Abstract: Kasabach-Merritt syndrome is a rare life-threatening clinical presentation in neonatal period. it is characterized by giant hemangioma and serious thrombocytopenia. The diagnostic criteria include: 1) hemangiomas on skin, 2) thrombocytopenia or coagulopathy, 3) hemangioma on internal organs diagnosed by ultrasonography, computed tomography or magnetic resonance imaging, and 4) excluding reasons, such as idiopathic thrombocytopenic purpura or hypersplenism. Placental chorioangiomas are the most widespread non-trophoblastic benign tumor-like lesions of placenta.
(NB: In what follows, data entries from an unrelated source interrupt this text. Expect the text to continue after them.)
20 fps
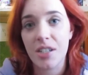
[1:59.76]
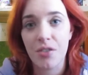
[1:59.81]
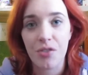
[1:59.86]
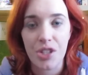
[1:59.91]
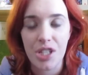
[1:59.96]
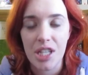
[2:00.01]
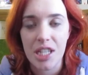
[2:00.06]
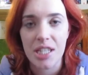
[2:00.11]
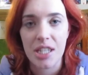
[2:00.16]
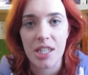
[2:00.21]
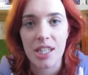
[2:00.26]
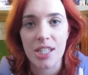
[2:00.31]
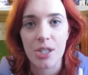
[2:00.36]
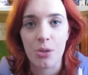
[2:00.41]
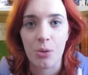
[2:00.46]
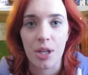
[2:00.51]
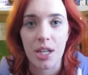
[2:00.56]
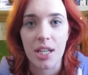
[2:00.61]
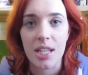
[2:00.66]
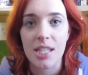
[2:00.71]
differences in the
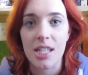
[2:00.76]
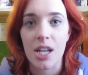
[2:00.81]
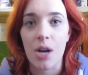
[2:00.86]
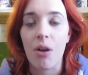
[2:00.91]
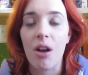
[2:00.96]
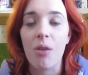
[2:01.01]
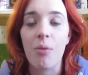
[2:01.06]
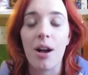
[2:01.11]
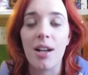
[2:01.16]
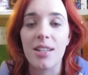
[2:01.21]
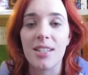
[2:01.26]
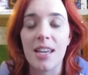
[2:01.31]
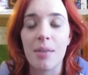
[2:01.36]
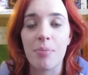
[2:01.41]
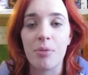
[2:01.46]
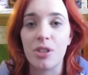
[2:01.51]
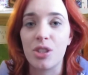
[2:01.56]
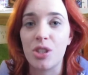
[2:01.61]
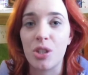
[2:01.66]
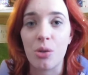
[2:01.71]
story, so I was
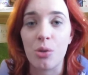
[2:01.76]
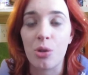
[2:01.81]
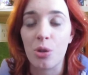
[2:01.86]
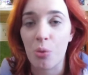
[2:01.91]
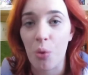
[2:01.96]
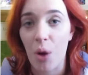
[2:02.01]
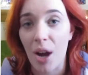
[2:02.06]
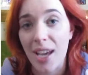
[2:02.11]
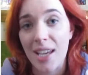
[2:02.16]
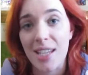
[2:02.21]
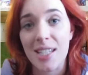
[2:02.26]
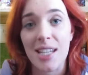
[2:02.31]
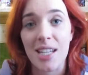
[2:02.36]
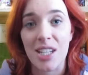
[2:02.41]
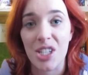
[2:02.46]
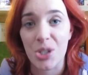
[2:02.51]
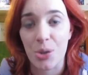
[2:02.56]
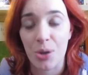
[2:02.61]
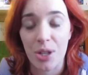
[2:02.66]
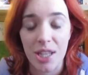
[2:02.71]
able to quite
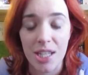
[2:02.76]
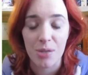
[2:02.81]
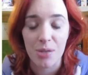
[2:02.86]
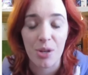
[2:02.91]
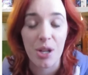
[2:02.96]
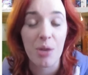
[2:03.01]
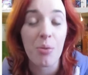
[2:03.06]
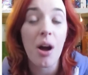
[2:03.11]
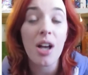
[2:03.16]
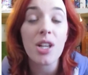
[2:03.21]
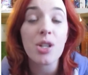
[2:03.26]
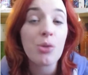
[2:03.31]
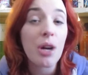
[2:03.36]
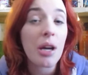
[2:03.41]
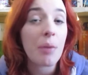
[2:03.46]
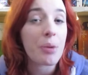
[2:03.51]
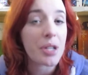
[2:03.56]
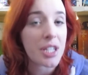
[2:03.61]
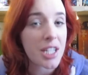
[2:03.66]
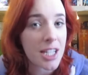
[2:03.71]
enjoy one. It was
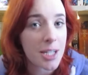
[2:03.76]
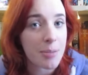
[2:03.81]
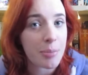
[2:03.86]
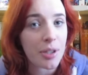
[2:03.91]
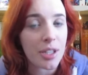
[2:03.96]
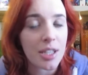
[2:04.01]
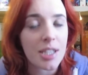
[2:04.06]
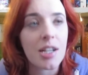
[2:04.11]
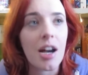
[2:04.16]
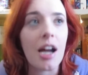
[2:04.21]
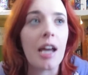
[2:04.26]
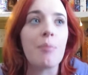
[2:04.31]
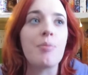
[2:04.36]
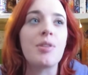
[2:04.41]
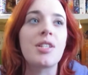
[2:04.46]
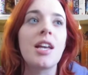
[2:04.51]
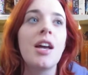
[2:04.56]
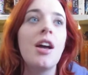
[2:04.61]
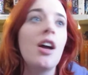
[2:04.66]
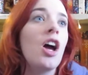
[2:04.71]
quite predictable at
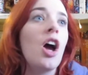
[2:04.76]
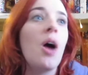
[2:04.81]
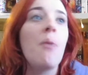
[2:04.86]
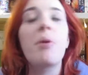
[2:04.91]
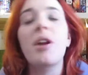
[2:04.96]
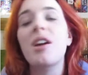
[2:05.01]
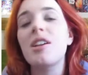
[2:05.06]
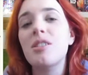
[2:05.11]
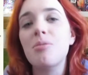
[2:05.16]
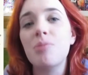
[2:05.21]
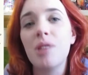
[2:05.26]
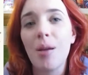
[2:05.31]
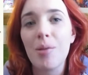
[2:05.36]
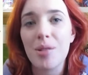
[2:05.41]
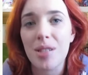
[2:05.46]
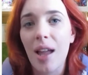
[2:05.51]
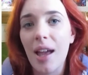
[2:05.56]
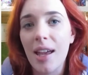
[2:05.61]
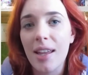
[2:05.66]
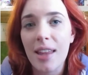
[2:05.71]
times, but I
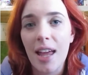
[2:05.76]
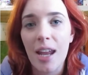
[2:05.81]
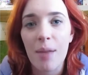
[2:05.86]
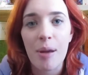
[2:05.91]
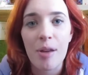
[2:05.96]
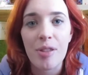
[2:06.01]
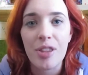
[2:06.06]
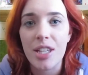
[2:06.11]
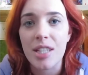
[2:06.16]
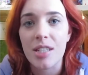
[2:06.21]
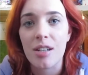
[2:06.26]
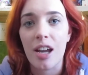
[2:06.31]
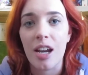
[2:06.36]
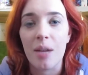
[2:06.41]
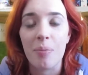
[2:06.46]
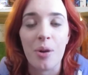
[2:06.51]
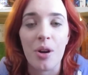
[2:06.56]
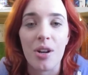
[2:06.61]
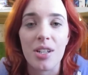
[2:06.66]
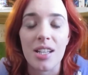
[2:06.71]
sometimes like that about these kind
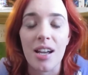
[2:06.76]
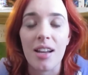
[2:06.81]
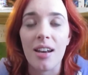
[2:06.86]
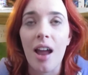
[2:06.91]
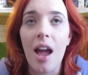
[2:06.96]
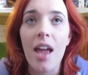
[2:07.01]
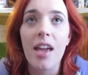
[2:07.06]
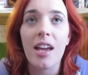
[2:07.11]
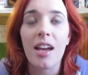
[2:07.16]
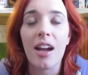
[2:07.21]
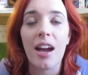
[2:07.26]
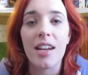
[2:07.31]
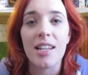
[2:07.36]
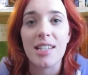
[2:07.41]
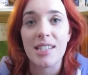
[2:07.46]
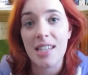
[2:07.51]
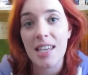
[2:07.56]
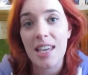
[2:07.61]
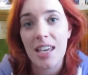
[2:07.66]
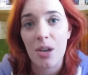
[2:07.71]
of books. I like kind of
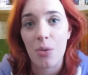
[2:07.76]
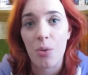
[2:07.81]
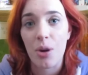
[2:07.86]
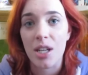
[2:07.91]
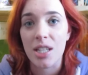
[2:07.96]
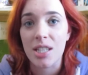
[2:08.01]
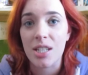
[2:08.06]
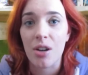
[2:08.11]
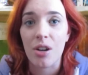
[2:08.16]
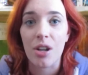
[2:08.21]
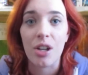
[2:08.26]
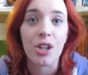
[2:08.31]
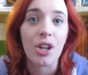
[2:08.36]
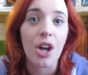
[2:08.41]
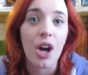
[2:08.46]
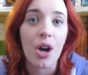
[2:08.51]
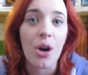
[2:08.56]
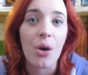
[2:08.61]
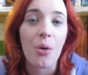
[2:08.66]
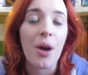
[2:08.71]
seeing where it's going to
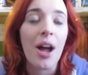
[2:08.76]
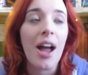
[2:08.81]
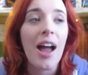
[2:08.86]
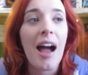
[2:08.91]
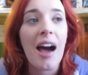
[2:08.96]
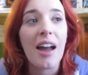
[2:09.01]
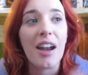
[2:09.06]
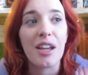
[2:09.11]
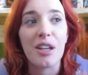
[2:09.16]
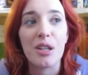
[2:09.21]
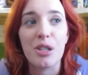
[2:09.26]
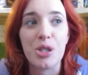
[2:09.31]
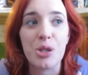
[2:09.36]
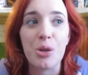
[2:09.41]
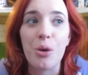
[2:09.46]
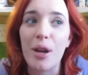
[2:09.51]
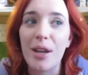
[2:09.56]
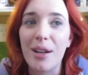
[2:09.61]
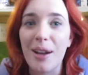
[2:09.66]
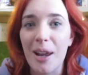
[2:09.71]
go, and I
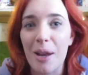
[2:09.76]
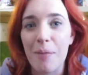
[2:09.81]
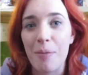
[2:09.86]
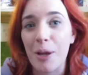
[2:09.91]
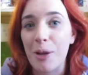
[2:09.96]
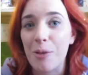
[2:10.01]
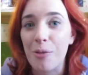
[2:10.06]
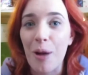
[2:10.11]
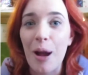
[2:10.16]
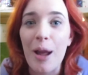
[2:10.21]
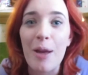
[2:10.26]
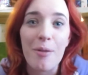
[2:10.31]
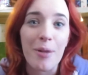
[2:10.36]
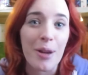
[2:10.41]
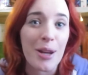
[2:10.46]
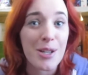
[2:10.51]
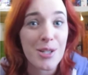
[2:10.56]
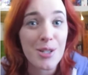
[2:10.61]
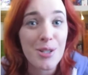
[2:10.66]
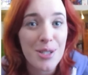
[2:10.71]
enjoy kind of being right
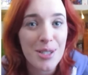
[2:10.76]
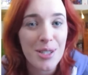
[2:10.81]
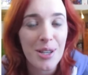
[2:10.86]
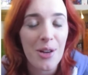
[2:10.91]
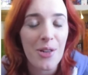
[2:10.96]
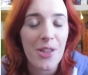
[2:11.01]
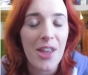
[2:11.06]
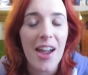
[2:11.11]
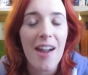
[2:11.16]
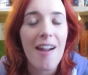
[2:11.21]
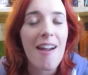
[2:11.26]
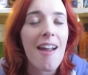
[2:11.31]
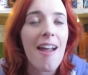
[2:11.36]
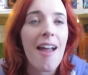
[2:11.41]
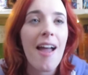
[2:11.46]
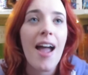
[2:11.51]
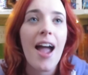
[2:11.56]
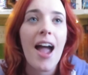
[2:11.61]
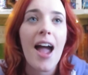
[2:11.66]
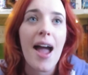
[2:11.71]
when it does go there.
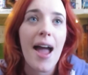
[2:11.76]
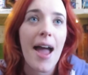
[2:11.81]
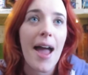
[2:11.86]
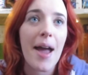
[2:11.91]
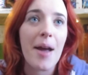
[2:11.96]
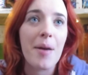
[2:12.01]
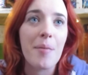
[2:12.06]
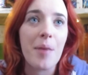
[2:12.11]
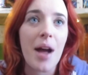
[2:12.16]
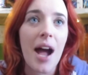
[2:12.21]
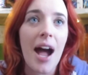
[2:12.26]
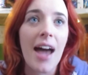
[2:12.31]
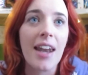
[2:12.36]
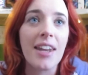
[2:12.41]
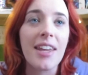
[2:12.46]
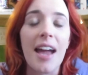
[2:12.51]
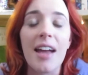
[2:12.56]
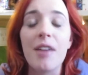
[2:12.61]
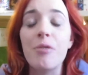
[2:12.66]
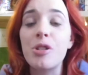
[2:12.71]
Um,
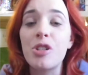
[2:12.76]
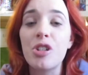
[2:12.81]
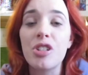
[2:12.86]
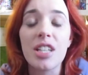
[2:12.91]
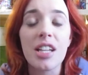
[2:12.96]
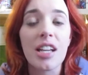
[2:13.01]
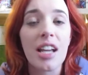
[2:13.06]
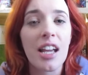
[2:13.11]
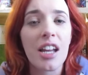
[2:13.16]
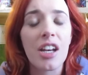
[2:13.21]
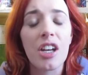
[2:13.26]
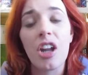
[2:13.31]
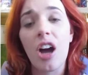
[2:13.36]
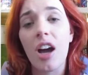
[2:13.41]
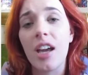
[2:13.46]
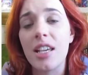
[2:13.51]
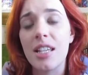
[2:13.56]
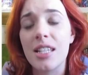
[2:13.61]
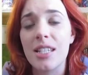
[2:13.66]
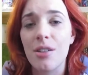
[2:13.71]
and yeah, it was just like a
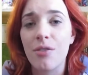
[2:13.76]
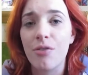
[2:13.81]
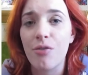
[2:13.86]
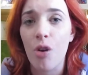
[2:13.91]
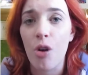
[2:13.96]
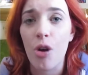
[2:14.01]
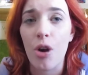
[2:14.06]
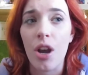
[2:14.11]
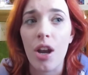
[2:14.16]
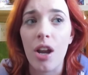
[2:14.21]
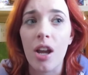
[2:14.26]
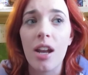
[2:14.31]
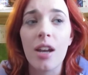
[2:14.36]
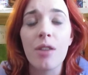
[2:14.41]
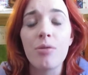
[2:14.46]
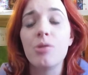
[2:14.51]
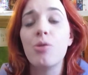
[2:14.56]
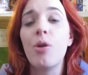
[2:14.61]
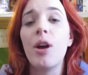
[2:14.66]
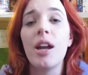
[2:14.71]
nice, fun, and
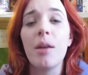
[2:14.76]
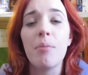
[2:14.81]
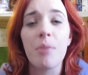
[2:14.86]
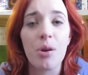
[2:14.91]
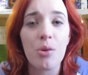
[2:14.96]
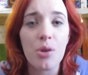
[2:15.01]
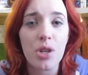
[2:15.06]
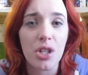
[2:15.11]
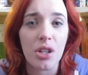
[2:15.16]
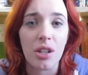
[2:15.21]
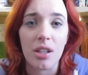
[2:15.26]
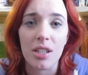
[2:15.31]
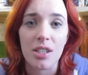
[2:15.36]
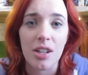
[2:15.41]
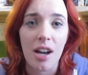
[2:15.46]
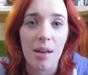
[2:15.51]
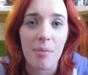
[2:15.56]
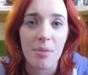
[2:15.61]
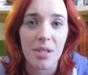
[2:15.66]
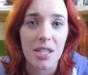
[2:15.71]
it was quite emotional at
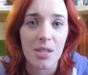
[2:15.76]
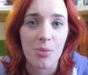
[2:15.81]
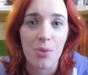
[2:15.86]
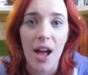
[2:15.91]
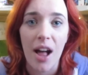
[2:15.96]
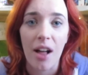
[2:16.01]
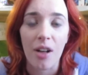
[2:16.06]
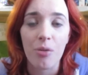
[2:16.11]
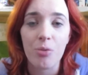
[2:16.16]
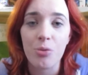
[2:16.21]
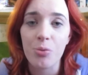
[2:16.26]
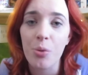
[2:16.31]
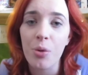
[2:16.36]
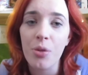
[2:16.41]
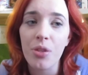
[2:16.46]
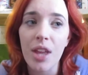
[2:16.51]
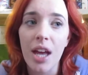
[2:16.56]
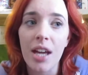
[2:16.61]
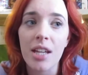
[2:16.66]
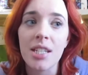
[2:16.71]
times as well. It was
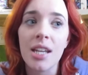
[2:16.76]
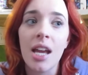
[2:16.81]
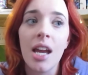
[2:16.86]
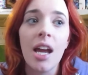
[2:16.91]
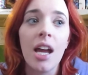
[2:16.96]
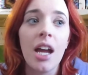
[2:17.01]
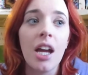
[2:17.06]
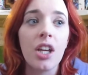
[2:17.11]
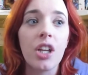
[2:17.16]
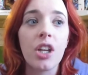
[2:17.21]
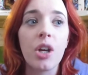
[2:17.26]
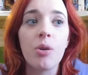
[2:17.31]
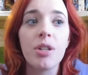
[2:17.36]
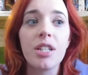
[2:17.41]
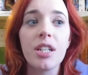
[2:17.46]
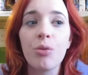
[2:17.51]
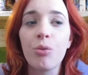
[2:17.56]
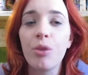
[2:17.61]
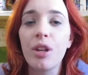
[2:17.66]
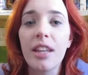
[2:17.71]
one that you know, it
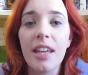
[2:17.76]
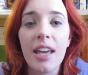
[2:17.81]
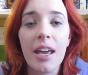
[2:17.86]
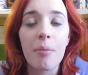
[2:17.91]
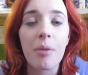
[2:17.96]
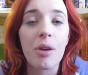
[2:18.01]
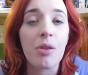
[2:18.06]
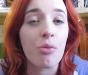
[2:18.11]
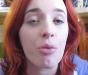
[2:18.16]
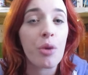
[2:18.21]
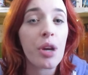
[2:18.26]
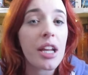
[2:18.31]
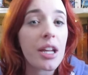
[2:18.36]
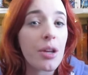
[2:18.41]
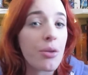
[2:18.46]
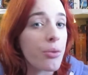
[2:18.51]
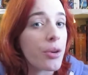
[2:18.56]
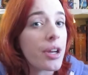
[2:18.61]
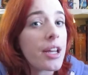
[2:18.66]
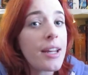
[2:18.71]
didn't really hit me
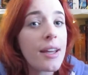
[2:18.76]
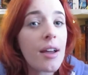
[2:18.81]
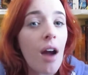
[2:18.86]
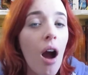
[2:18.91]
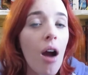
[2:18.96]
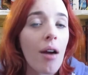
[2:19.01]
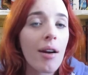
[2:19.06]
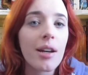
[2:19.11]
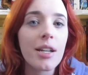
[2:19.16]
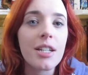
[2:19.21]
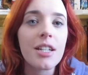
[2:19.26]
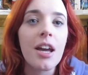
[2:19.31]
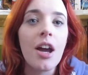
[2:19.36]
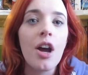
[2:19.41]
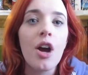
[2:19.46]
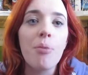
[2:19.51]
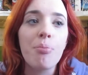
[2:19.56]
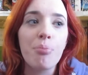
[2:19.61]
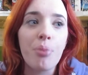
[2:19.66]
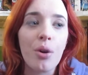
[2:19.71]
really, really hard,
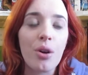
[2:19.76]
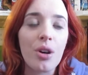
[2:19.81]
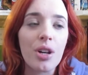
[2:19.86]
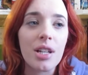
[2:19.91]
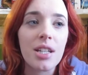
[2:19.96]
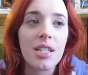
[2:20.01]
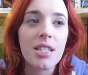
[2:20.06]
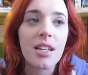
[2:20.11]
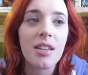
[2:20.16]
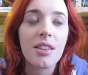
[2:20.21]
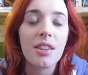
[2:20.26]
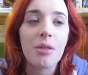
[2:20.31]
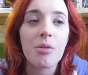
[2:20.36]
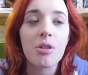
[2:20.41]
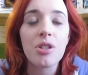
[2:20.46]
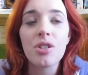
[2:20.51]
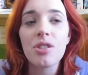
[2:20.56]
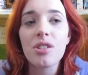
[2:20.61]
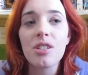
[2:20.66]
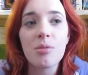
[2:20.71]
but there
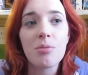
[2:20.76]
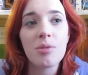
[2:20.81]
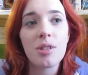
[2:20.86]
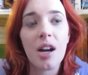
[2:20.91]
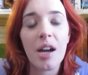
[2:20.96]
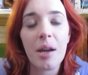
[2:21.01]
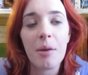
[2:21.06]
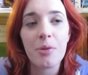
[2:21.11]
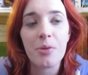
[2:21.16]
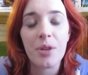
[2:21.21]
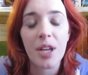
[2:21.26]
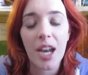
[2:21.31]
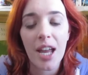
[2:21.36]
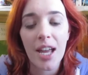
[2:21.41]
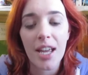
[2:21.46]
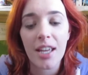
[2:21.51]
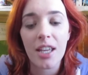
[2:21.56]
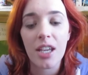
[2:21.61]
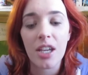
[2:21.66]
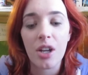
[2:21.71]
were just some times where
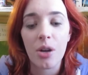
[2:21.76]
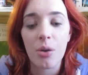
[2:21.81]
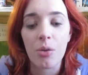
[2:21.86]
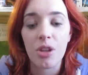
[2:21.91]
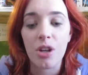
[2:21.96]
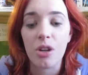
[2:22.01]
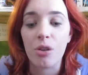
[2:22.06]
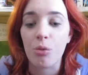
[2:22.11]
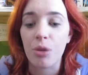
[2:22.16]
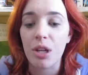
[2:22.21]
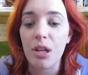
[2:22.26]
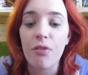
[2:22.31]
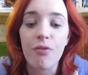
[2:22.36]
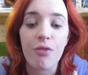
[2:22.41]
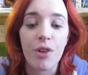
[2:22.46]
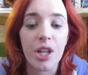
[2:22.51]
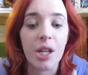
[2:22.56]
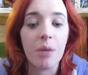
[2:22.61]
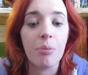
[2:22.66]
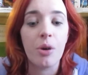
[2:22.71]
like you know their grief
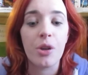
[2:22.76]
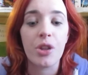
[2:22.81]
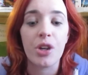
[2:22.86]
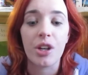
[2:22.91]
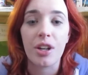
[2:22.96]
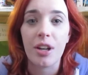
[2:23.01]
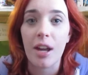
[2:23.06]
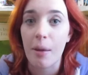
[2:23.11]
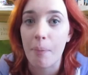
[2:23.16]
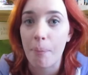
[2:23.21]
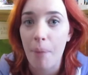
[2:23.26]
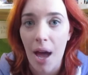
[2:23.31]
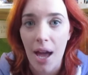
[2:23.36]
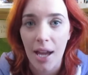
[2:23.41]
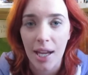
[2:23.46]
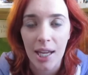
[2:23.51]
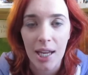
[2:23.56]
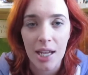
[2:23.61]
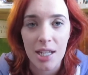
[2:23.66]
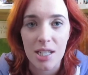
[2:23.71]
for their mother came
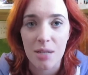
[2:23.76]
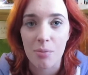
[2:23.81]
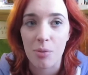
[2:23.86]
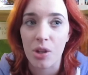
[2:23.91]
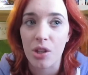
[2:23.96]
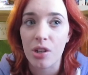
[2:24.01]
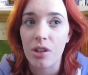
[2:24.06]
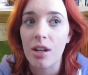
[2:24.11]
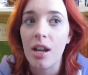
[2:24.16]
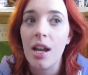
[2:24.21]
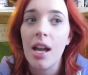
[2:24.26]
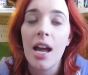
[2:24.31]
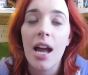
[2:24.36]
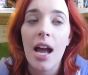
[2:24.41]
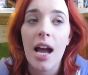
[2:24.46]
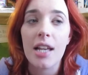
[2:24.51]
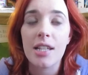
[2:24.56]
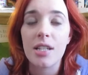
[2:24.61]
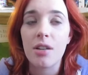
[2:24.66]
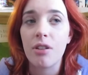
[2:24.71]
back because their mother
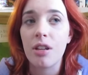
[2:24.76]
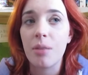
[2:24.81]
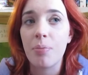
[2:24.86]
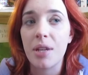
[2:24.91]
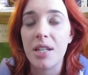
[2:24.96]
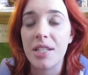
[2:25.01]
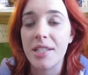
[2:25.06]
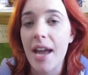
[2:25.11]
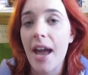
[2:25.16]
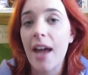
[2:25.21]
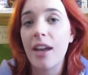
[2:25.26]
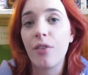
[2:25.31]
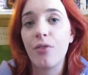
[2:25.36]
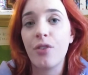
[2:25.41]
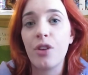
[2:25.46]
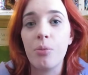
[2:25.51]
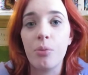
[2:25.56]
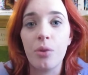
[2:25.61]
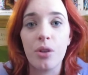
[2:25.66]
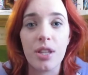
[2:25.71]
has only been dead a
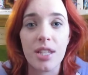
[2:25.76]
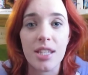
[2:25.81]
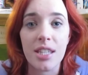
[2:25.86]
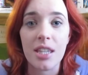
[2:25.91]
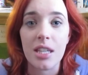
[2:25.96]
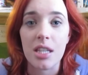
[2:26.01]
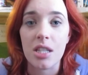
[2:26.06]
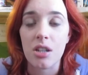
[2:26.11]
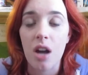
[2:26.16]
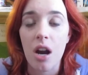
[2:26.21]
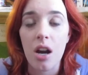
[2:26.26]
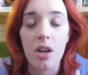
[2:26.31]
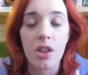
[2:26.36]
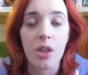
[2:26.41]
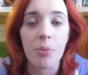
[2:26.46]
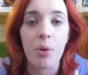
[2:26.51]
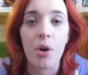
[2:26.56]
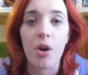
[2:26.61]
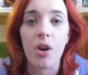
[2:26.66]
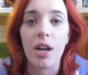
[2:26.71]
few months at the start of
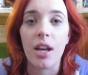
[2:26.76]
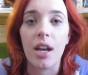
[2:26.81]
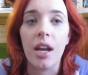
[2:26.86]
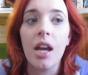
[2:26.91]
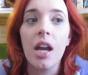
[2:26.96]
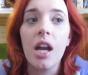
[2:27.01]
the book and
The clinical signs are associated with tumor size. Chorioangiomas larger than 4-5 cm may lead to various maternal and fetal complications. Here, a female premature infant was diagnosed with placental chorioangioma and liver hemangioma during antenatal period. She developed heart failure secondary to non-immune hydrops fetalis in the neonatal period. The atypical giant hemangioma and coagulopathy suggested the diagnosis of Kasabach-Merritt syndrome. The macroscopic and histopathological examination of the placenta confirmed the diagnosis of chorioangioma. The patient died due to purpura fulminans despite the treatment with prednisolone and propranolol that was started on the second day of life. We are presenting this rare case where placental chorioangioma leading to non-immune hydrops fetalis co-existed with Kasabach-Merritt syndrome.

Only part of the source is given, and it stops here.